Corporate Governance Philosophy

Our corporate governance philosophy is expressed in our Guidelines on Corporate Governance; the charters of our Audit & Ethics, Compensation, Governance and Finance Committees; our Code of Business Conduct that applies to all officers, directors, employees and contractors; and our Related Party Transaction Policy, Securities Trading and Disclosure Policy, and Anti-Bribery and Corruption Policy, among others. These governance documents are updated at least annually to reflect regulatory developments and corporate governance trends, and provide additional guidance to our Board and its committees. Our Audit & Ethics, Compensation, and Governance Committee charters, Guidelines on Corporate Governance and Code of Business Conduct are available on the Board Committee Charters and Code of Business Conduct page of our website at www.yrcw.com.

We are committed to effective corporate governance, compliance with applicable laws and regulations, and the highest standards of ethical conduct and good corporate citizenship.
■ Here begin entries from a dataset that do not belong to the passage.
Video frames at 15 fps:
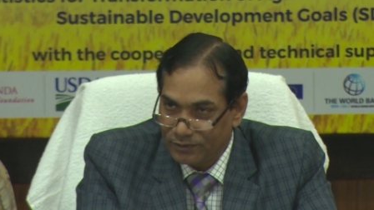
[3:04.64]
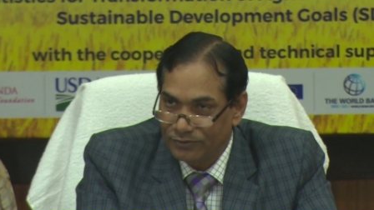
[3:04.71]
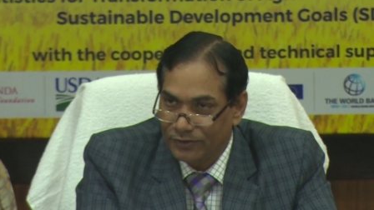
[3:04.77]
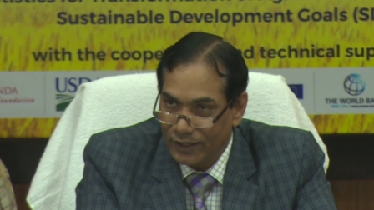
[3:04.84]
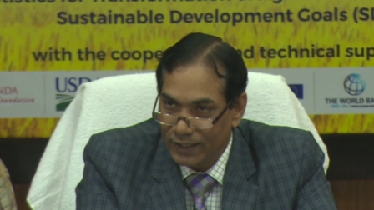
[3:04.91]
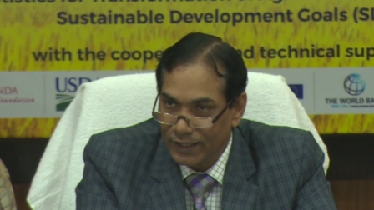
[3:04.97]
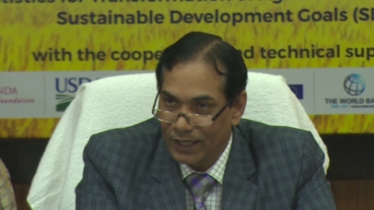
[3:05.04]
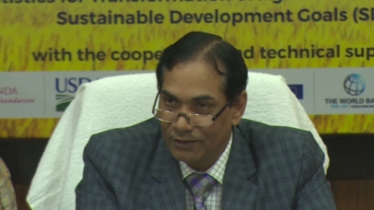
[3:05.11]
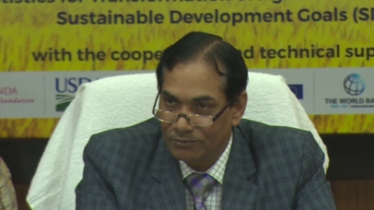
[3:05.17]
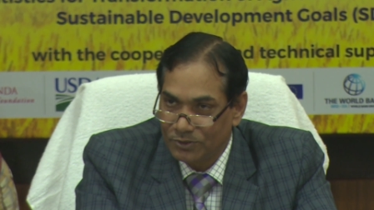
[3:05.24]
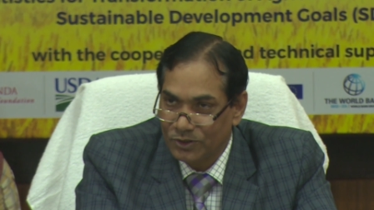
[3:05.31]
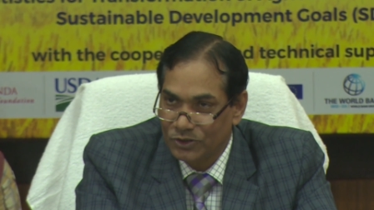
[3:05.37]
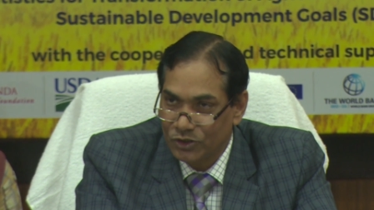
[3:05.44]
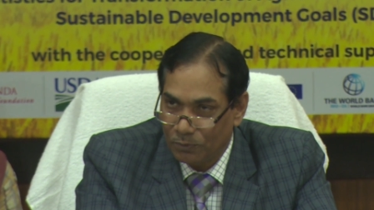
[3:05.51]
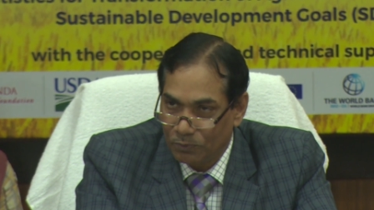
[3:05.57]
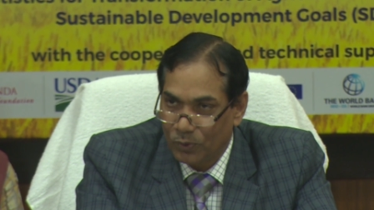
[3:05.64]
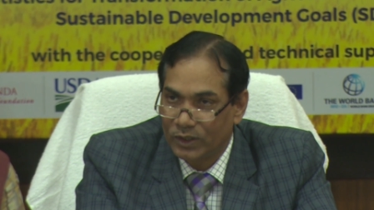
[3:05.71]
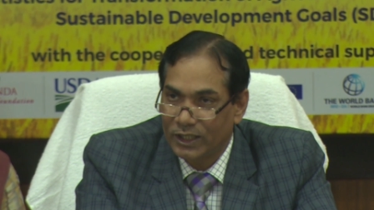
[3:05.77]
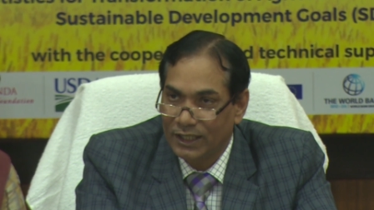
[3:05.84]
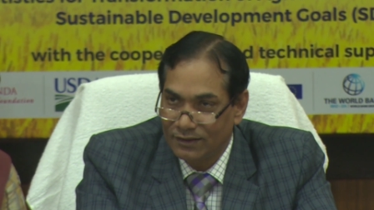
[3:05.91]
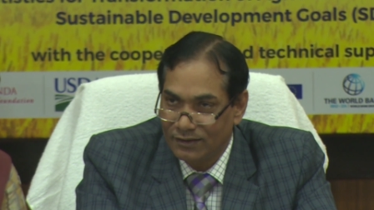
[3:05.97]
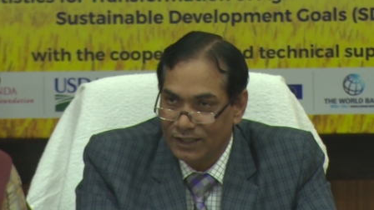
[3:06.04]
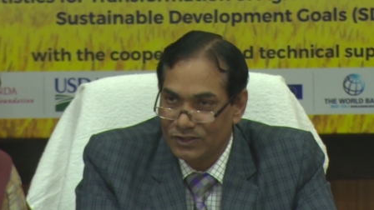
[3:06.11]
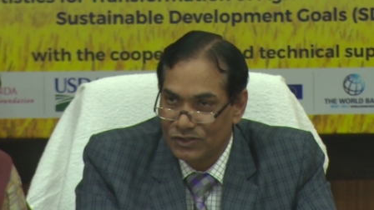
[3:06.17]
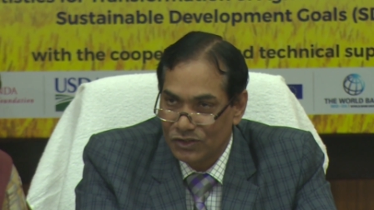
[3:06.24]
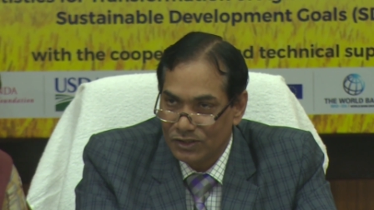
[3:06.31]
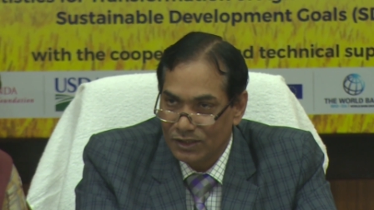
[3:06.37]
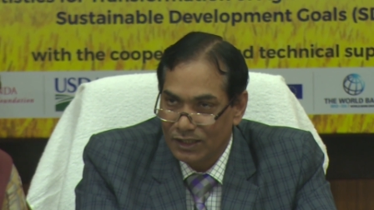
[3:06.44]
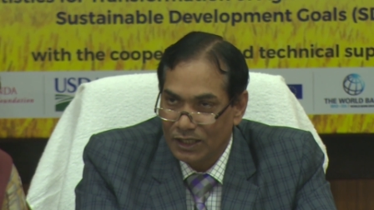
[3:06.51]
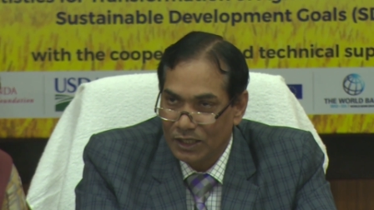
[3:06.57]
of India for supporting
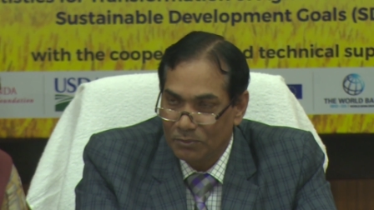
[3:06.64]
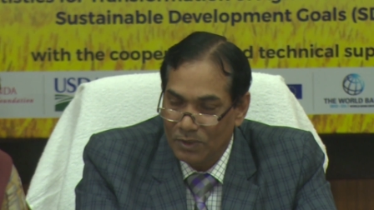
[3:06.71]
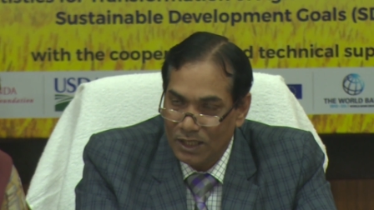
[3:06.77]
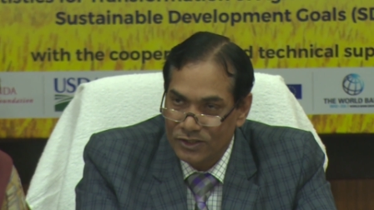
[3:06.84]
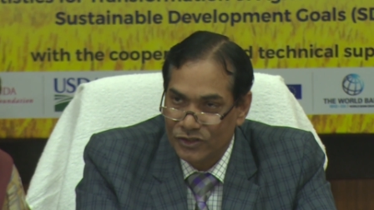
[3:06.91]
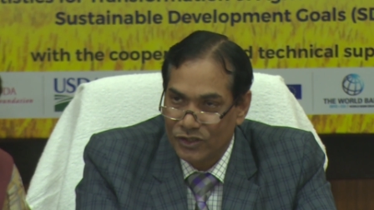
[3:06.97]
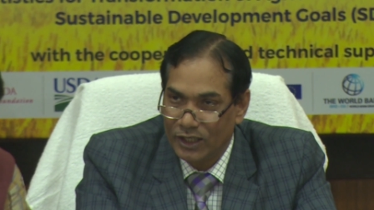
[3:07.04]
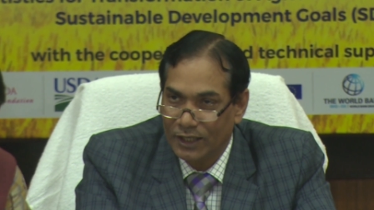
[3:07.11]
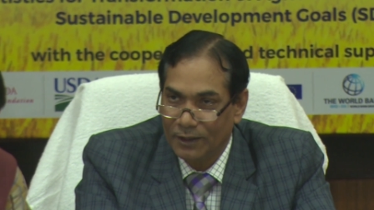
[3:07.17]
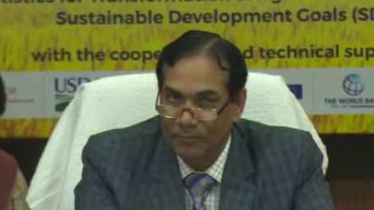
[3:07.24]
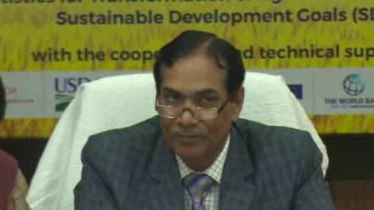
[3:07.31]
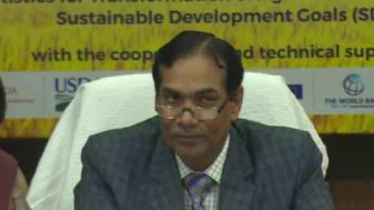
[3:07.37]
this immensely.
Directors Selected by the Holder of our Series A Preferred Stock

Pursuant to the Series A Preferred Stock certificate of designations, the IBT, as the holder of our Series A Preferred Stock, has the right to select two directors (Series A Directors) and to fill any vacancy left by the death, disability, incapacity, retirement, resignation, disqualification or removal of a Series A Director. The holder of the Series A Preferred Stock has the sole right to remove and replace Series A Directors. Each Series A Director was selected by the holder of our Series A Preferred Stock and has served continuously as a director since the date of his selection. HOLDERS OF COMMON STOCK DO NOT VOTE ON THE SELECTION OF SERIES A DIRECTORS.

 

Douglas A. Carty

Director since

July 22, 2011

   60   

Switzer-Carty Transportation Inc. (transportation): Chairman (since 2011); First Group America (transportation): Commercial Director, North America (2007 – 2008); Laidlaw Education Services (school bus transportation): President and Chief Executive Officer (2006 – 2007), Executive Vice President and Chief Financial Officer, Laidlaw International Ltd. (2003 – 2006); Atlas Worldwide Holdings, Inc. (global air freight): Senior Vice President and Chief Financial Officer (2001 – 2003); Canadian Airlines Corp. (commercial airline): Senior Vice President and Chief Financial Officer (1996 – 2000); Current Director: Wajax Industries Ltd. (sales, parts and service of mobile equipment, industrial components and power systems); and Points International Ltd. (internet-based loyalty reward program management platform).

 

Mr. Carty has senior executive experience in the transportation industry, experience with financial restructurings, and experience on other corporate boards. These inform his advice to our Board on the financial and operational issues we face.

William R. Davidson

Director since

July 8, 2014

   69   

Trucking Management, Inc. (multi-employer bargaining arm of the unionized general freight trucking industry): Senior Director (since 2013); Virginia Health & Welfare and Pension Funds: Employer Chairman (since 2005); Western States Health & Welfare Trust Funds: Trustee (since 2002); Retired, though acting consultant in the trucking industry (2009 – 2013); Roadway Express, Inc. (motor freight carrier company): Corporate Vice President (2003 – 2009), Area Vice President of Labor Relations, Southern Division (1994 – 2003), Western Division (1985 – 1994).

 

Mr. Davidson draws on his experience and knowledge of the trucking business with over 40 years in the industry. These inform his expertise in operational, union and labor relations matters.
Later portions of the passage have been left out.